#### GIVEN DATA
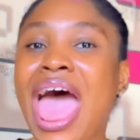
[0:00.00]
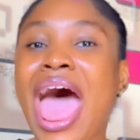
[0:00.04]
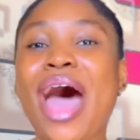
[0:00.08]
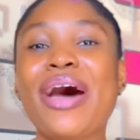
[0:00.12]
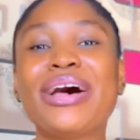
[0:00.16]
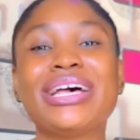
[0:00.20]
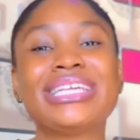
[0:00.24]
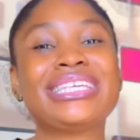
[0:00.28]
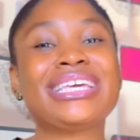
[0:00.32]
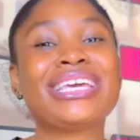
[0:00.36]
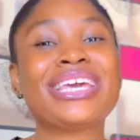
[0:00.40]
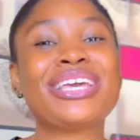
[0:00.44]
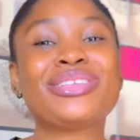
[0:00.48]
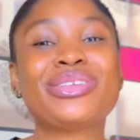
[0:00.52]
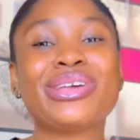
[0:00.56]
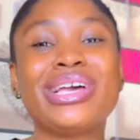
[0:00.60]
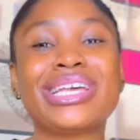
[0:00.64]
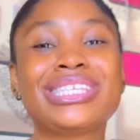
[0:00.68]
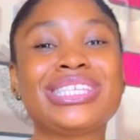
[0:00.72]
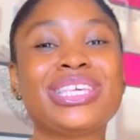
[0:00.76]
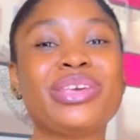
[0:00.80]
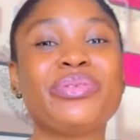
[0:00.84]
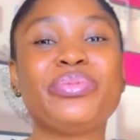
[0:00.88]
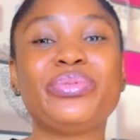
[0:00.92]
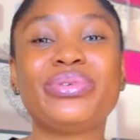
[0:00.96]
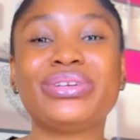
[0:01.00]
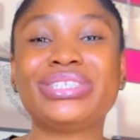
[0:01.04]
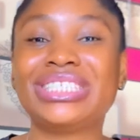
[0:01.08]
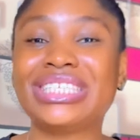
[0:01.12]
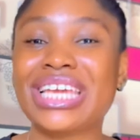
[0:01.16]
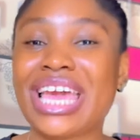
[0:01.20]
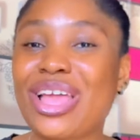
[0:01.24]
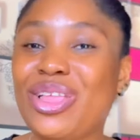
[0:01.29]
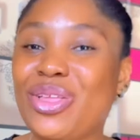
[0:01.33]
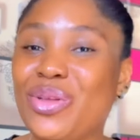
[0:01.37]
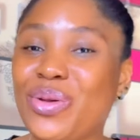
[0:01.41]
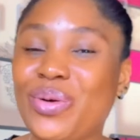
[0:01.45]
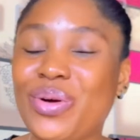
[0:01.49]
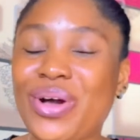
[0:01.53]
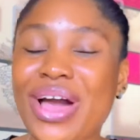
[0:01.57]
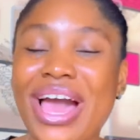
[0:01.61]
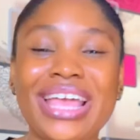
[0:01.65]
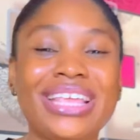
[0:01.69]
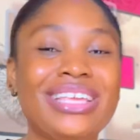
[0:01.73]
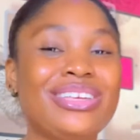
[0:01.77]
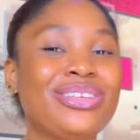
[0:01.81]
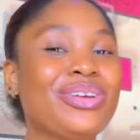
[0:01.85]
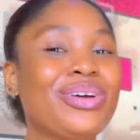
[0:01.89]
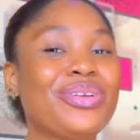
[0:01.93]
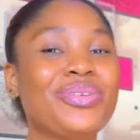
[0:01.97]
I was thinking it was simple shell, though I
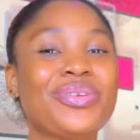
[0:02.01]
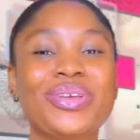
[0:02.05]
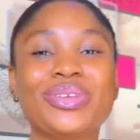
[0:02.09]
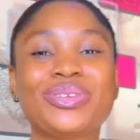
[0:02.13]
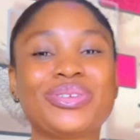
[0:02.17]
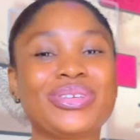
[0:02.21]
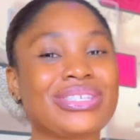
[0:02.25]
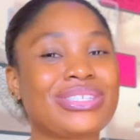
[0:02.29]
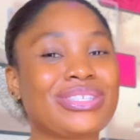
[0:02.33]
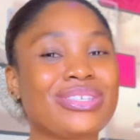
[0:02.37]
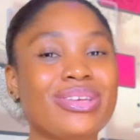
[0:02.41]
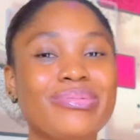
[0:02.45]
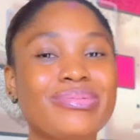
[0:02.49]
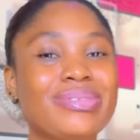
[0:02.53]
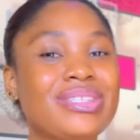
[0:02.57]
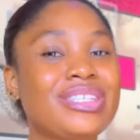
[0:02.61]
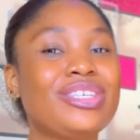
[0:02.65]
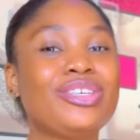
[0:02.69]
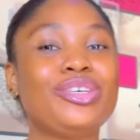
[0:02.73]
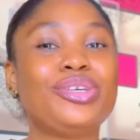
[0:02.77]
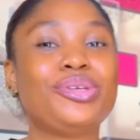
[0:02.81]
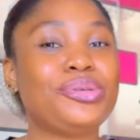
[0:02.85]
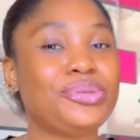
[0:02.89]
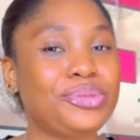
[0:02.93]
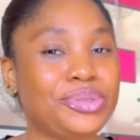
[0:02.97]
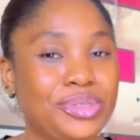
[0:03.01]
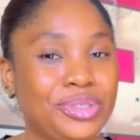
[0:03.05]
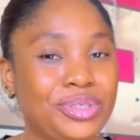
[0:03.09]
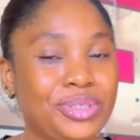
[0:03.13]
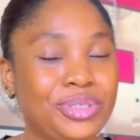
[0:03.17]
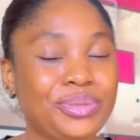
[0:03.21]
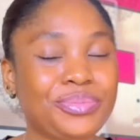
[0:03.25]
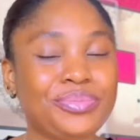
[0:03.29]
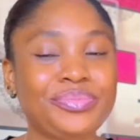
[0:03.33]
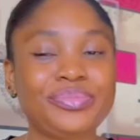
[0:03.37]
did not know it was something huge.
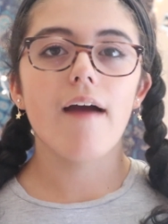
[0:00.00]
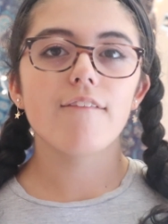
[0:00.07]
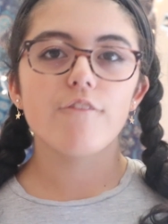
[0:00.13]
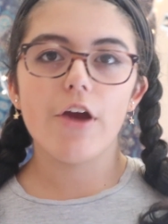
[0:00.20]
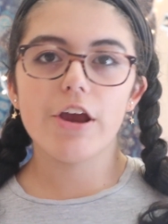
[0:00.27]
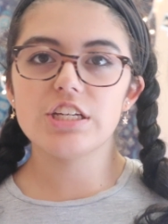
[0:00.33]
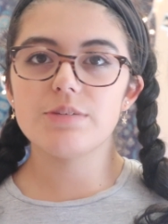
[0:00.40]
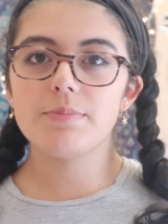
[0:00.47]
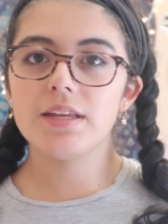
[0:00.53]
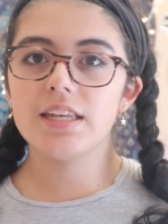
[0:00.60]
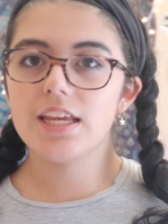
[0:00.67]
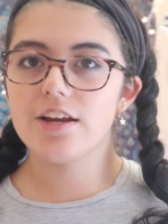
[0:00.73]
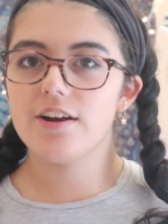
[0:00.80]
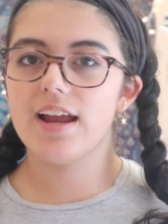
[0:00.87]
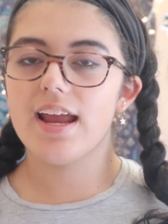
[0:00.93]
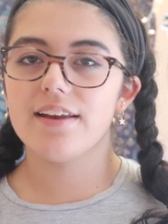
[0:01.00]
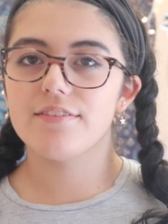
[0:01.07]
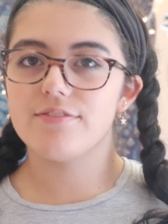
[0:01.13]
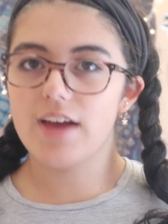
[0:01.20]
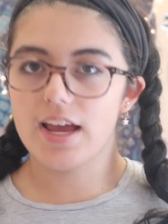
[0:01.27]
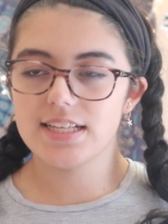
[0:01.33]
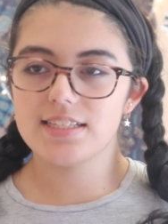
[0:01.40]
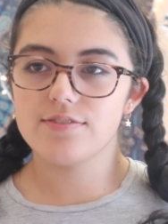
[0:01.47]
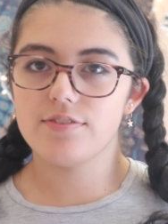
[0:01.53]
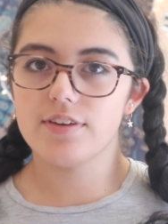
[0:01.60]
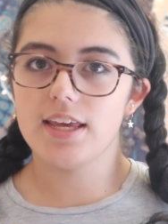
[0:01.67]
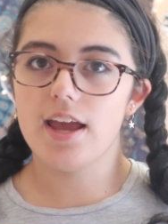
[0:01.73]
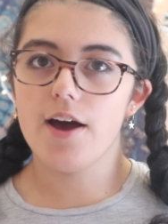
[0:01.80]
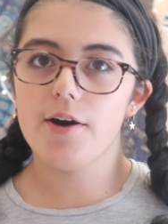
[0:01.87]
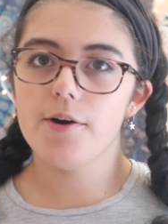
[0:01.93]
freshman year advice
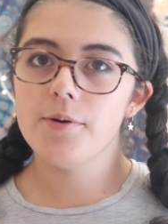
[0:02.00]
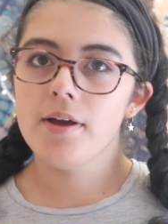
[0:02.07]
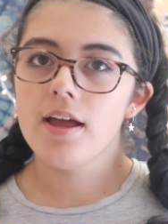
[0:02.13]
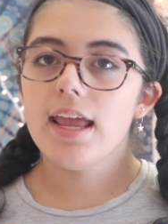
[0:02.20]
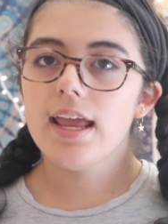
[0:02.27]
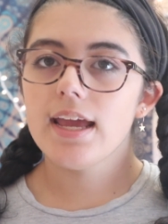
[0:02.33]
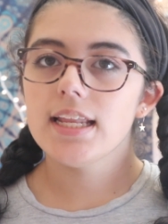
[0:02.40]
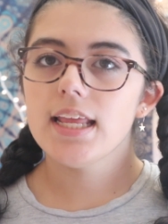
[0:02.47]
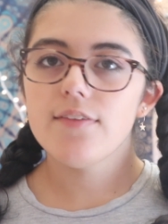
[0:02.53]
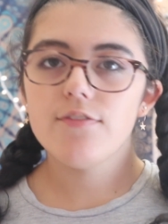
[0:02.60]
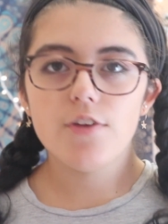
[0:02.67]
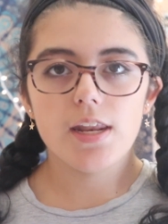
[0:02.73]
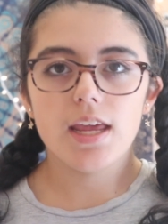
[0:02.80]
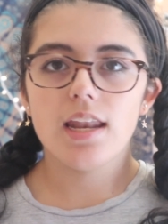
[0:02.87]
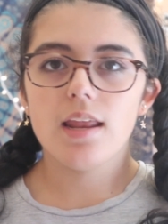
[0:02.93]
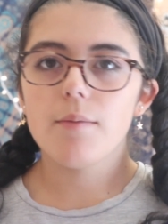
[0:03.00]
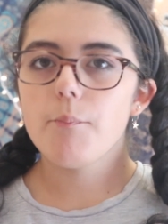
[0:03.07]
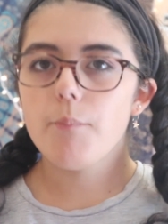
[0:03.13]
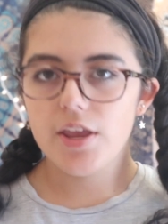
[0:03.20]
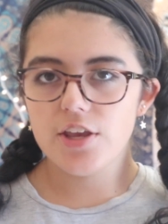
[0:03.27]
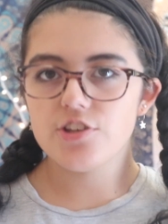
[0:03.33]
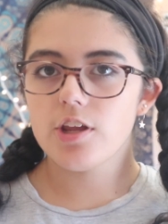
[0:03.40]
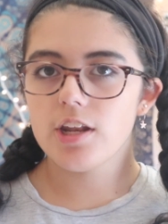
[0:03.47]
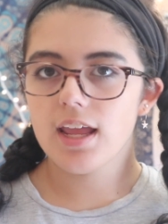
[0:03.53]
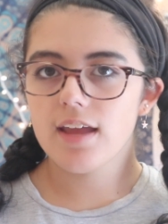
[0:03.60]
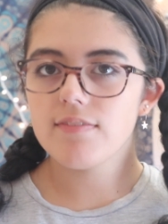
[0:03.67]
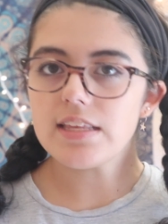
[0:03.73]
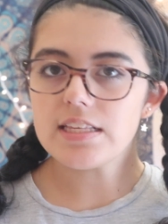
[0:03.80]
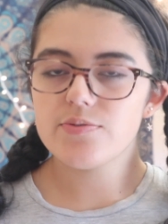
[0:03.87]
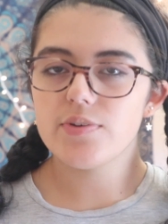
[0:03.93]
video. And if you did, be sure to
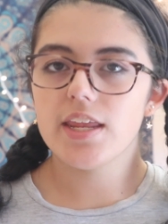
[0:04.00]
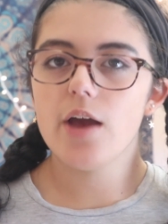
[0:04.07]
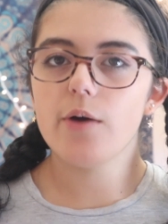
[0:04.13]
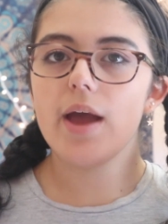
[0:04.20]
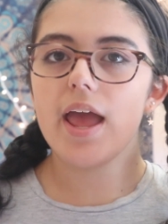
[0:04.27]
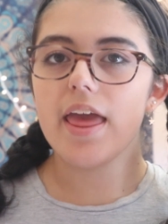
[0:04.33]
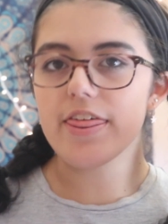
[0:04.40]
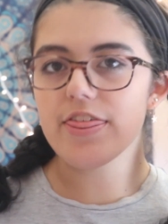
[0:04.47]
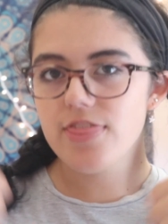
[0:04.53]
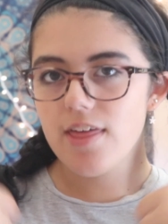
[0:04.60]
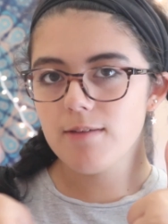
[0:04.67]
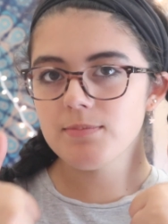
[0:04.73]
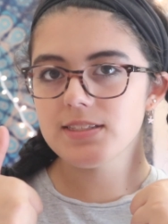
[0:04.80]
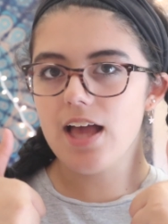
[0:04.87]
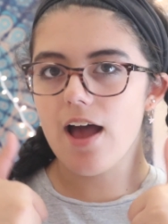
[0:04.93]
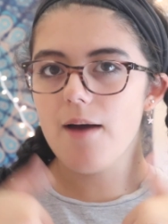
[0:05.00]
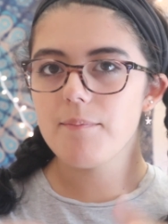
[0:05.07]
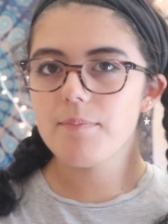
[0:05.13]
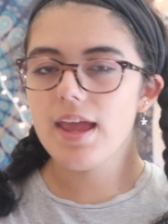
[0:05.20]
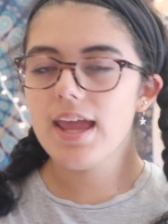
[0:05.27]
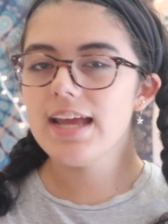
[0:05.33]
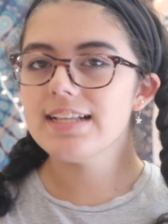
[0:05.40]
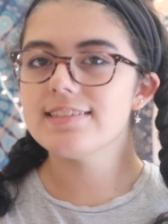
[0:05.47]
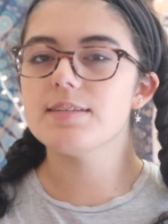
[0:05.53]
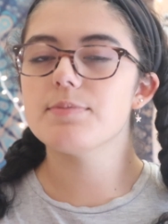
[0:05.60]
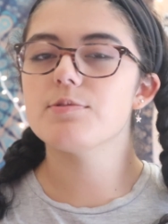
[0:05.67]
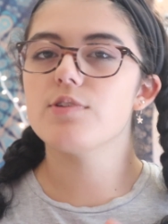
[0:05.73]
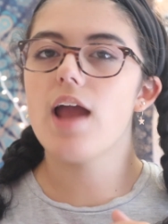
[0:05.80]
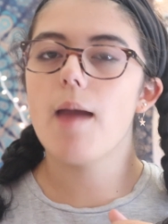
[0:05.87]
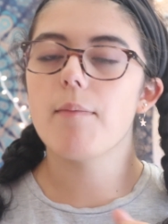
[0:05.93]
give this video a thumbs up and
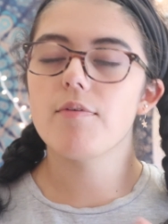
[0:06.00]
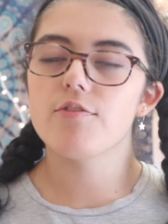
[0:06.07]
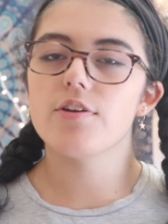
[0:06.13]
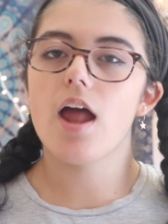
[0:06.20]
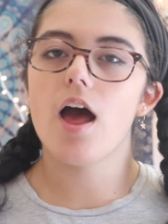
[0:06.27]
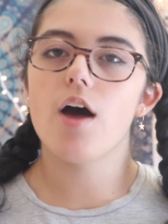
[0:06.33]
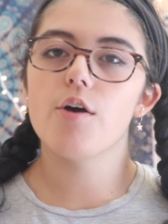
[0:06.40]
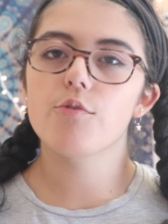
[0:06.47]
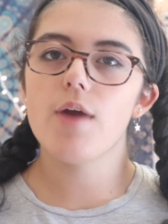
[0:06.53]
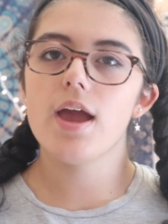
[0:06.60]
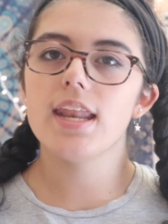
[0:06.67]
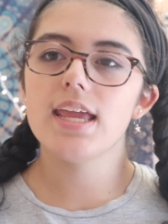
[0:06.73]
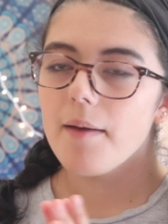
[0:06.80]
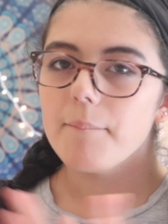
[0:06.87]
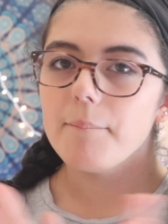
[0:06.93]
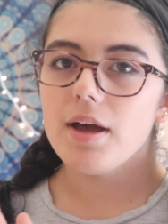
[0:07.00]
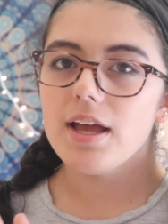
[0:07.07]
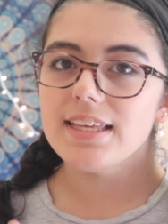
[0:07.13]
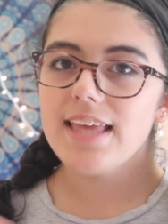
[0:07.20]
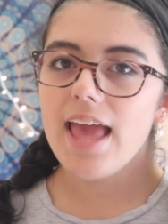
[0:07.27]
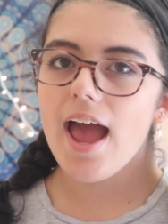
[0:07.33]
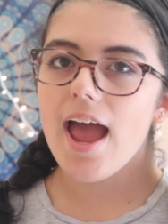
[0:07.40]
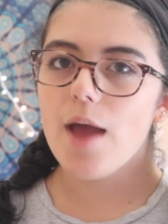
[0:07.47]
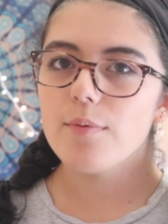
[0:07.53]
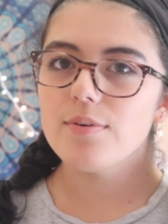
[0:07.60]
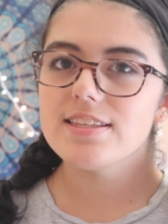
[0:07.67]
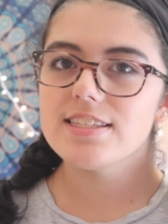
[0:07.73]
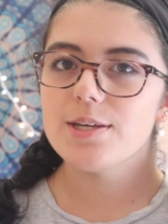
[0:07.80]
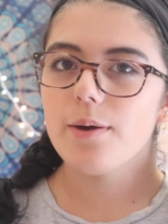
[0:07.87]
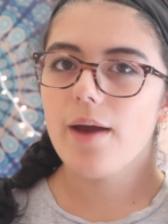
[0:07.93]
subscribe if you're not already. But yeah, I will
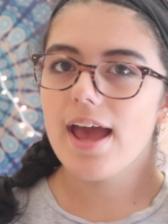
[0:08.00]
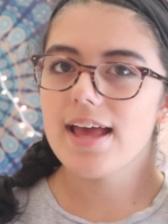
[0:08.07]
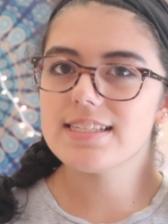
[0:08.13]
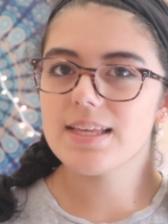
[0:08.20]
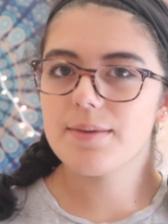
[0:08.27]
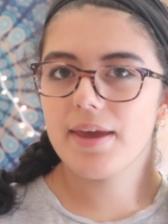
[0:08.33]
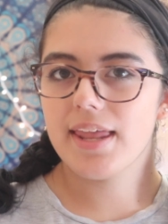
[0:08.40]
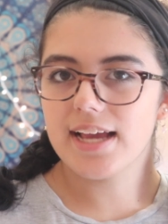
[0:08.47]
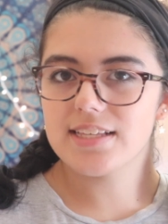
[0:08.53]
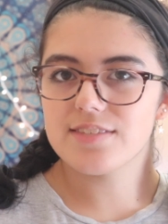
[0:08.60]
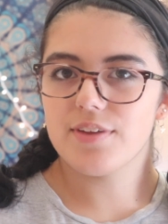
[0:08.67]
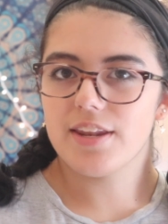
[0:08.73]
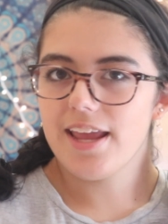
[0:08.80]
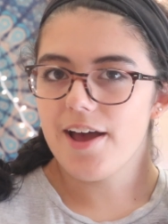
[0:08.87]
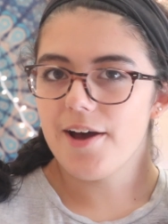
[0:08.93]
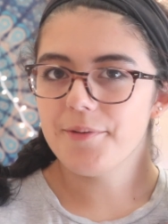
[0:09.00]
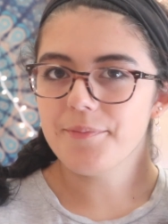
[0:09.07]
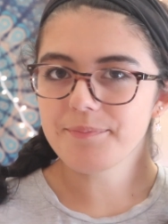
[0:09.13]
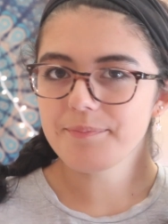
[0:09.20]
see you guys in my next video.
########
*EXERCISE*
The copy should match each line above exactly and contain no images.

*RESPONSE FOR THIS EXERCISE*
[0:00.00]
[0:00.04]
[0:00.08]
[0:00.12]
[0:00.16]
[0:00.20]
[0:00.24]
[0:00.28]
[0:00.32]
[0:00.36]
[0:00.40]
[0:00.44]
[0:00.48]
[0:00.52]
[0:00.56]
[0:00.60]
[0:00.64]
[0:00.68]
[0:00.72]
[0:00.76]
[0:00.80]
[0:00.84]
[0:00.88]
[0:00.92]
[0:00.96]
[0:01.00]
[0:01.04]
[0:01.08]
[0:01.12]
[0:01.16]
[0:01.20]
[0:01.24]
[0:01.29]
[0:01.33]
[0:01.37]
[0:01.41]
[0:01.45]
[0:01.49]
[0:01.53]
[0:01.57]
[0:01.61]
[0:01.65]
[0:01.69]
[0:01.73]
[0:01.77]
[0:01.81]
[0:01.85]
[0:01.89]
[0:01.93]
[0:01.97]
I was thinking it was simple shell, though I
[0:02.01]
[0:02.05]
[0:02.09]
[0:02.13]
[0:02.17]
[0:02.21]
[0:02.25]
[0:02.29]
[0:02.33]
[0:02.37]
[0:02.41]
[0:02.45]
[0:02.49]
[0:02.53]
[0:02.57]
[0:02.61]
[0:02.65]
[0:02.69]
[0:02.73]
[0:02.77]
[0:02.81]
[0:02.85]
[0:02.89]
[0:02.93]
[0:02.97]
[0:03.01]
[0:03.05]
[0:03.09]
[0:03.13]
[0:03.17]
[0:03.21]
[0:03.25]
[0:03.29]
[0:03.33]
[0:03.37]
did not know it was something huge.
[0:00.00]
[0:00.07]
[0:00.13]
[0:00.20]
[0:00.27]
[0:00.33]
[0:00.40]
[0:00.47]
[0:00.53]
[0:00.60]
[0:00.67]
[0:00.73]
[0:00.80]
[0:00.87]
[0:00.93]
[0:01.00]
[0:01.07]
[0:01.13]
[0:01.20]
[0:01.27]
[0:01.33]
[0:01.40]
[0:01.47]
[0:01.53]
[0:01.60]
[0:01.67]
[0:01.73]
[0:01.80]
[0:01.87]
[0:01.93]
freshman year advice
[0:02.00]
[0:02.07]
[0:02.13]
[0:02.20]
[0:02.27]
[0:02.33]
[0:02.40]
[0:02.47]
[0:02.53]
[0:02.60]
[0:02.67]
[0:02.73]
[0:02.80]
[0:02.87]
[0:02.93]
[0:03.00]
[0:03.07]
[0:03.13]
[0:03.20]
[0:03.27]
[0:03.33]
[0:03.40]
[0:03.47]
[0:03.53]
[0:03.60]
[0:03.67]
[0:03.73]
[0:03.80]
[0:03.87]
[0:03.93]
video. And if you did, be sure to
[0:04.00]
[0:04.07]
[0:04.13]
[0:04.20]
[0:04.27]
[0:04.33]
[0:04.40]
[0:04.47]
[0:04.53]
[0:04.60]
[0:04.67]
[0:04.73]
[0:04.80]
[0:04.87]
[0:04.93]
[0:05.00]
[0:05.07]
[0:05.13]
[0:05.20]
[0:05.27]
[0:05.33]
[0:05.40]
[0:05.47]
[0:05.53]
[0:05.60]
[0:05.67]
[0:05.73]
[0:05.80]
[0:05.87]
[0:05.93]
give this video a thumbs up and
[0:06.00]
[0:06.07]
[0:06.13]
[0:06.20]
[0:06.27]
[0:06.33]
[0:06.40]
[0:06.47]
[0:06.53]
[0:06.60]
[0:06.67]
[0:06.73]
[0:06.80]
[0:06.87]
[0:06.93]
[0:07.00]
[0:07.07]
[0:07.13]
[0:07.20]
[0:07.27]
[0:07.33]
[0:07.40]
[0:07.47]
[0:07.53]
[0:07.60]
[0:07.67]
[0:07.73]
[0:07.80]
[0:07.87]
[0:07.93]
subscribe if you're not already. But yeah, I will
[0:08.00]
[0:08.07]
[0:08.13]
[0:08.20]
[0:08.27]
[0:08.33]
[0:08.40]
[0:08.47]
[0:08.53]
[0:08.60]
[0:08.67]
[0:08.73]
[0:08.80]
[0:08.87]
[0:08.93]
[0:09.00]
[0:09.07]
[0:09.13]
[0:09.20]
see you guys in my next video.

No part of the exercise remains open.